How autonomous vehicles find their way around is usually associated with hardware like cameras, lidar and ultrasonic sensors, but Bosch says digital maps are also a kind of sensor. Its point is that the information contained on a high-resolution digital map extends much further than the detection range of any hardware sensors a vehicle may have.
Bosch acquired mapping specialist Atlatec this year, a firm that has developed its own kit consisting of hardware and software to collect raw data. AI analyses the data, which is then enriched with specific information such as details of signage, structural features, severity of bends and so on. As the AI code continually learns, the detail in its understanding of the road features and environment increases, building a picture accurate enough for the car to pinpoint its position.
Earlier this year, we looked at how Volkswagen has integrated swarm data (gathered by loads of cars – the swarm – and shared) to increase the power of its advanced driver assistance systems (ADAS), such as lane keeping. Since last year, Bosch has also been working with VW to harvest real-time information that can be used for developing and improving high-resolution maps.
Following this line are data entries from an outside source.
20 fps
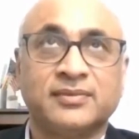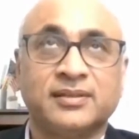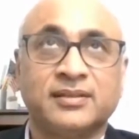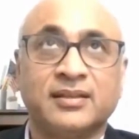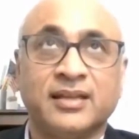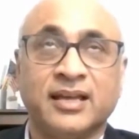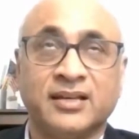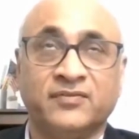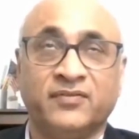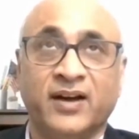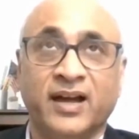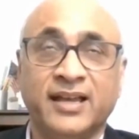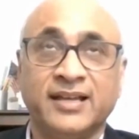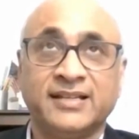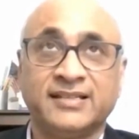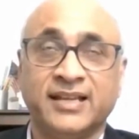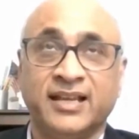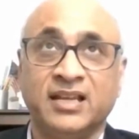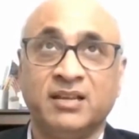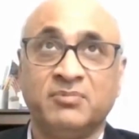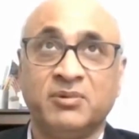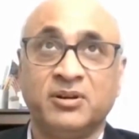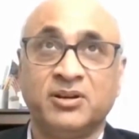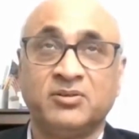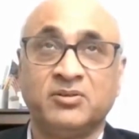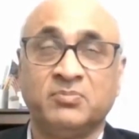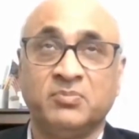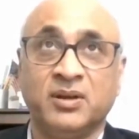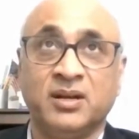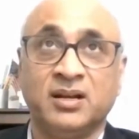advise anybody
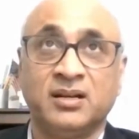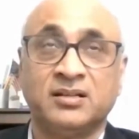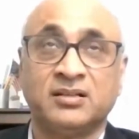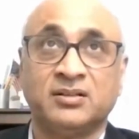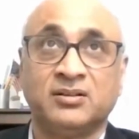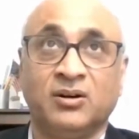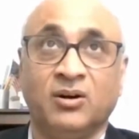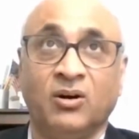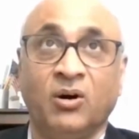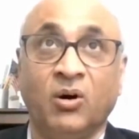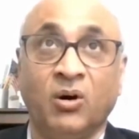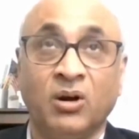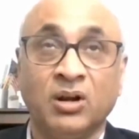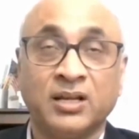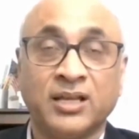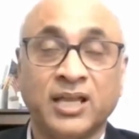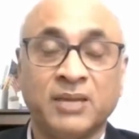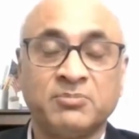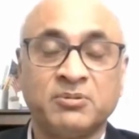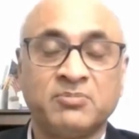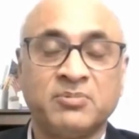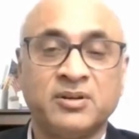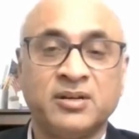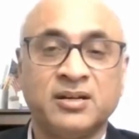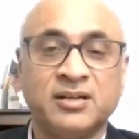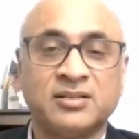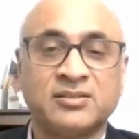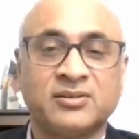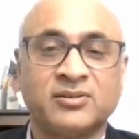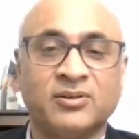to build all
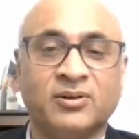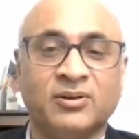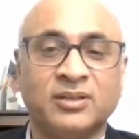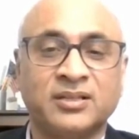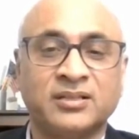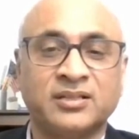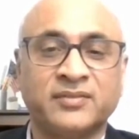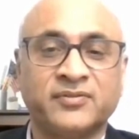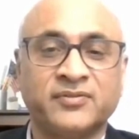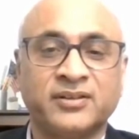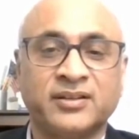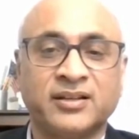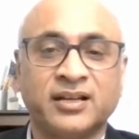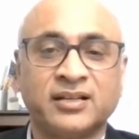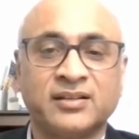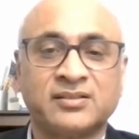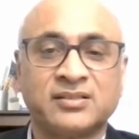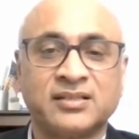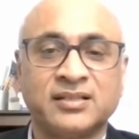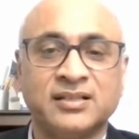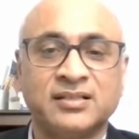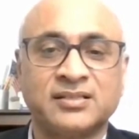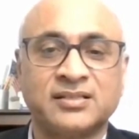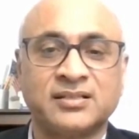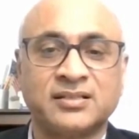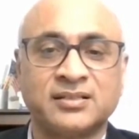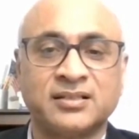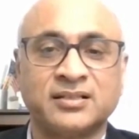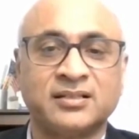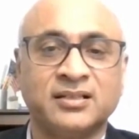capabilities or all the different kind of skills
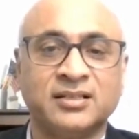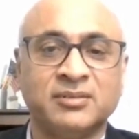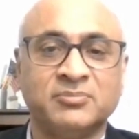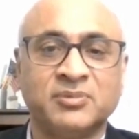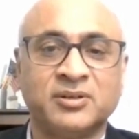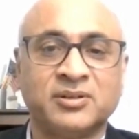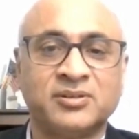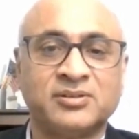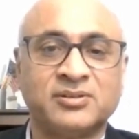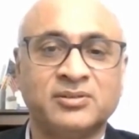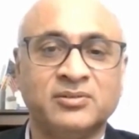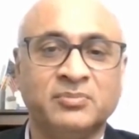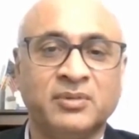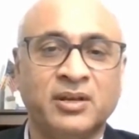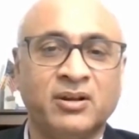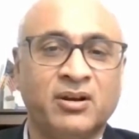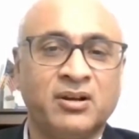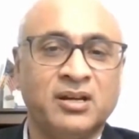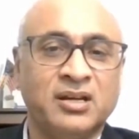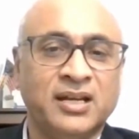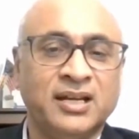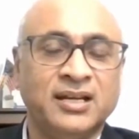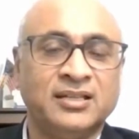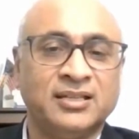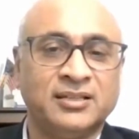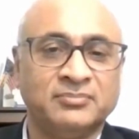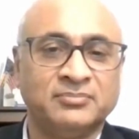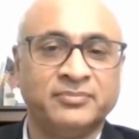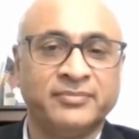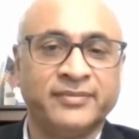internally, because you may not need
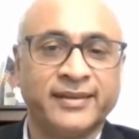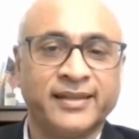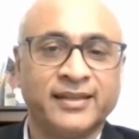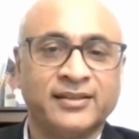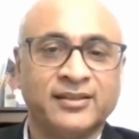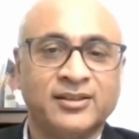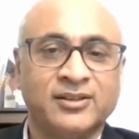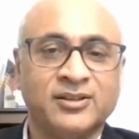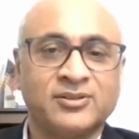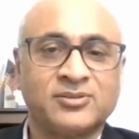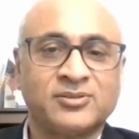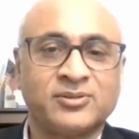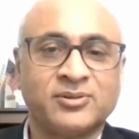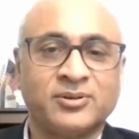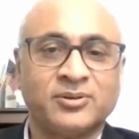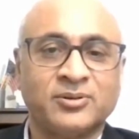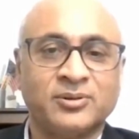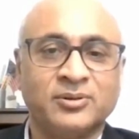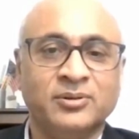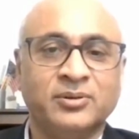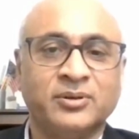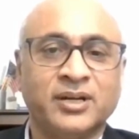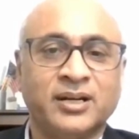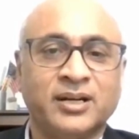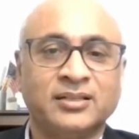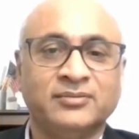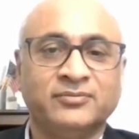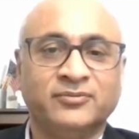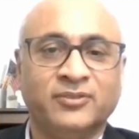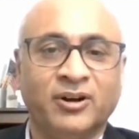them. So look at
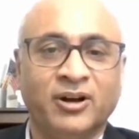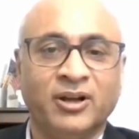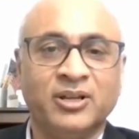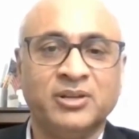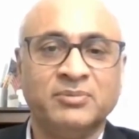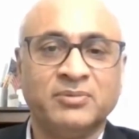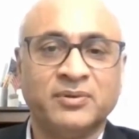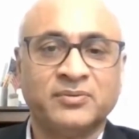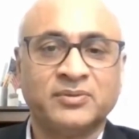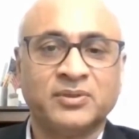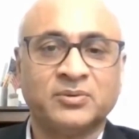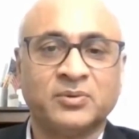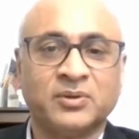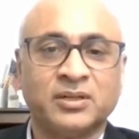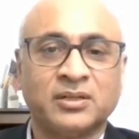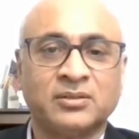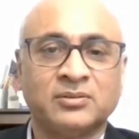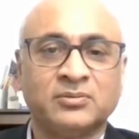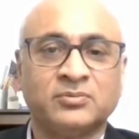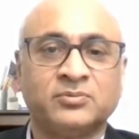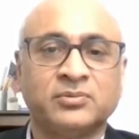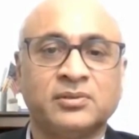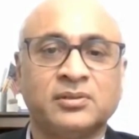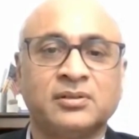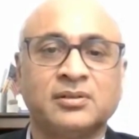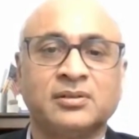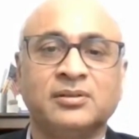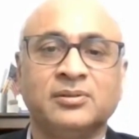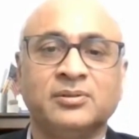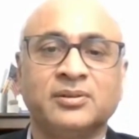the volume of the work,
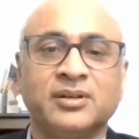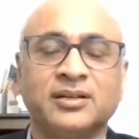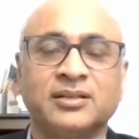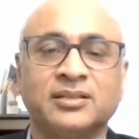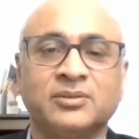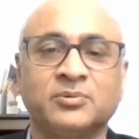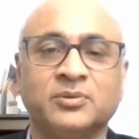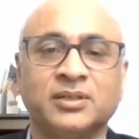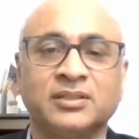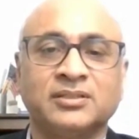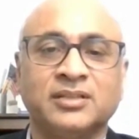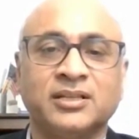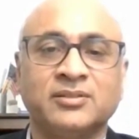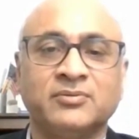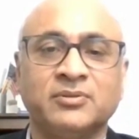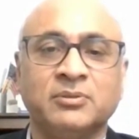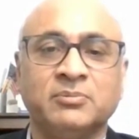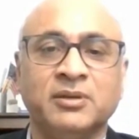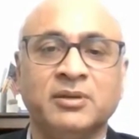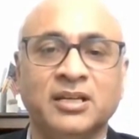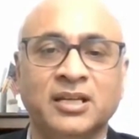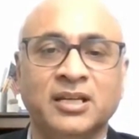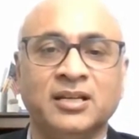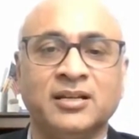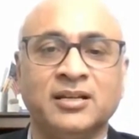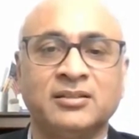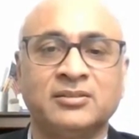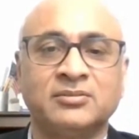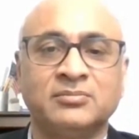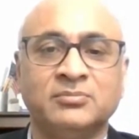look at the work that would be
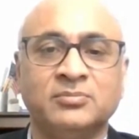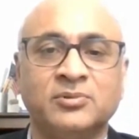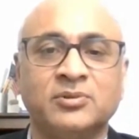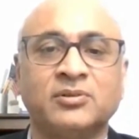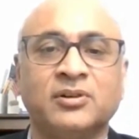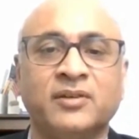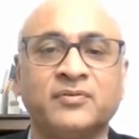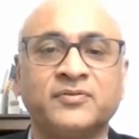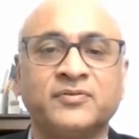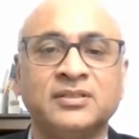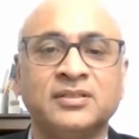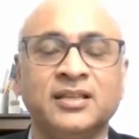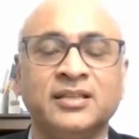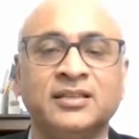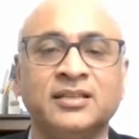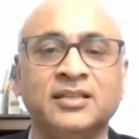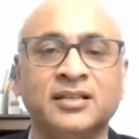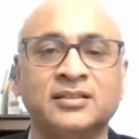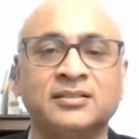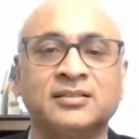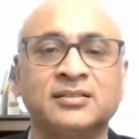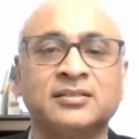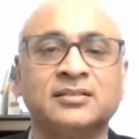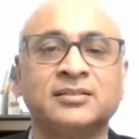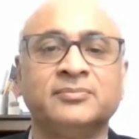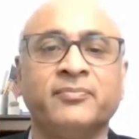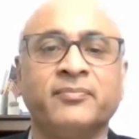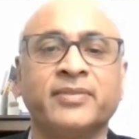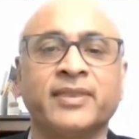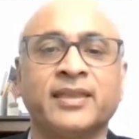needed more often than the other.
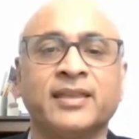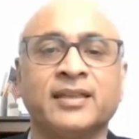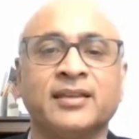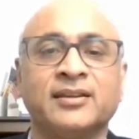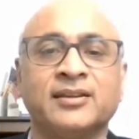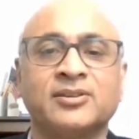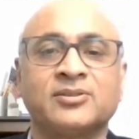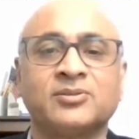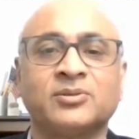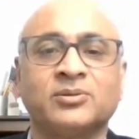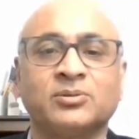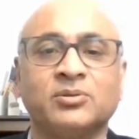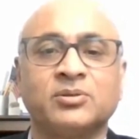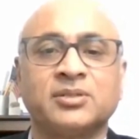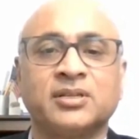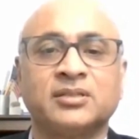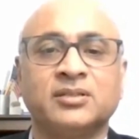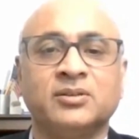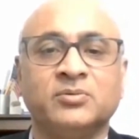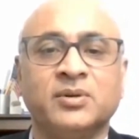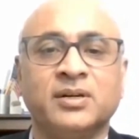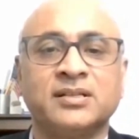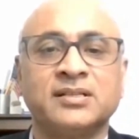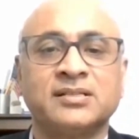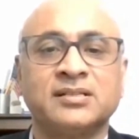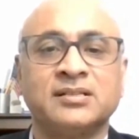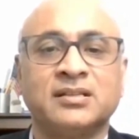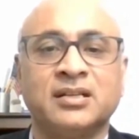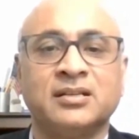So those are the ones,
This is where what autonomous vehicle engineers call ‘localisation’ comes in: the ability of a vehicle to know its exact position on a map with the same degree of accuracy as a human driver can. At least, that’s the theory. Bosch is tackling the problem by creating what it calls a ‘road signature’ using data gathered anonymously by VW Golf Mk8s. Data is sent to the VW cloud (or that of any other car-making customer) and shared with the Bosch cloud to keep multi-layer high-resolution maps updated. Although Bosch calls this data a digital twin of each physical car’s environment, it stresses that only information needed to improve the map layers is sent to the cloud.
In use, each car will analyse the environment it ‘sees’ with its on-board sensors and compare it with the image held by its digital twin. Bosch says this will allow cars to pinpoint their position on the road to a few decimetres (so perhaps less than half a metre) relative to the map. Final positioning and obstacle avoidance is taken care of by the vehicle sensors and controls. This should mean that the localisation is accurate even in poor visibility.
The work is part of a two-pronged effort. The first is to improve SAE automation levels one to three, which covers ADAS to “conditionally automated systems”, where a vehicle can take control of most driving tasks but remains supervised by the driver. The second is level four – high automation where the car can perform all driving tasks but again remains supervised by the driver. That doesn’t mean we can expect to see fully autonomous level-four cars suddenly appearing in the near future. The perception is that the market initially lies within the logistics sector, which could mean autonomous trucks first, or autonomous vehicles operating locally in last-mile delivery situations.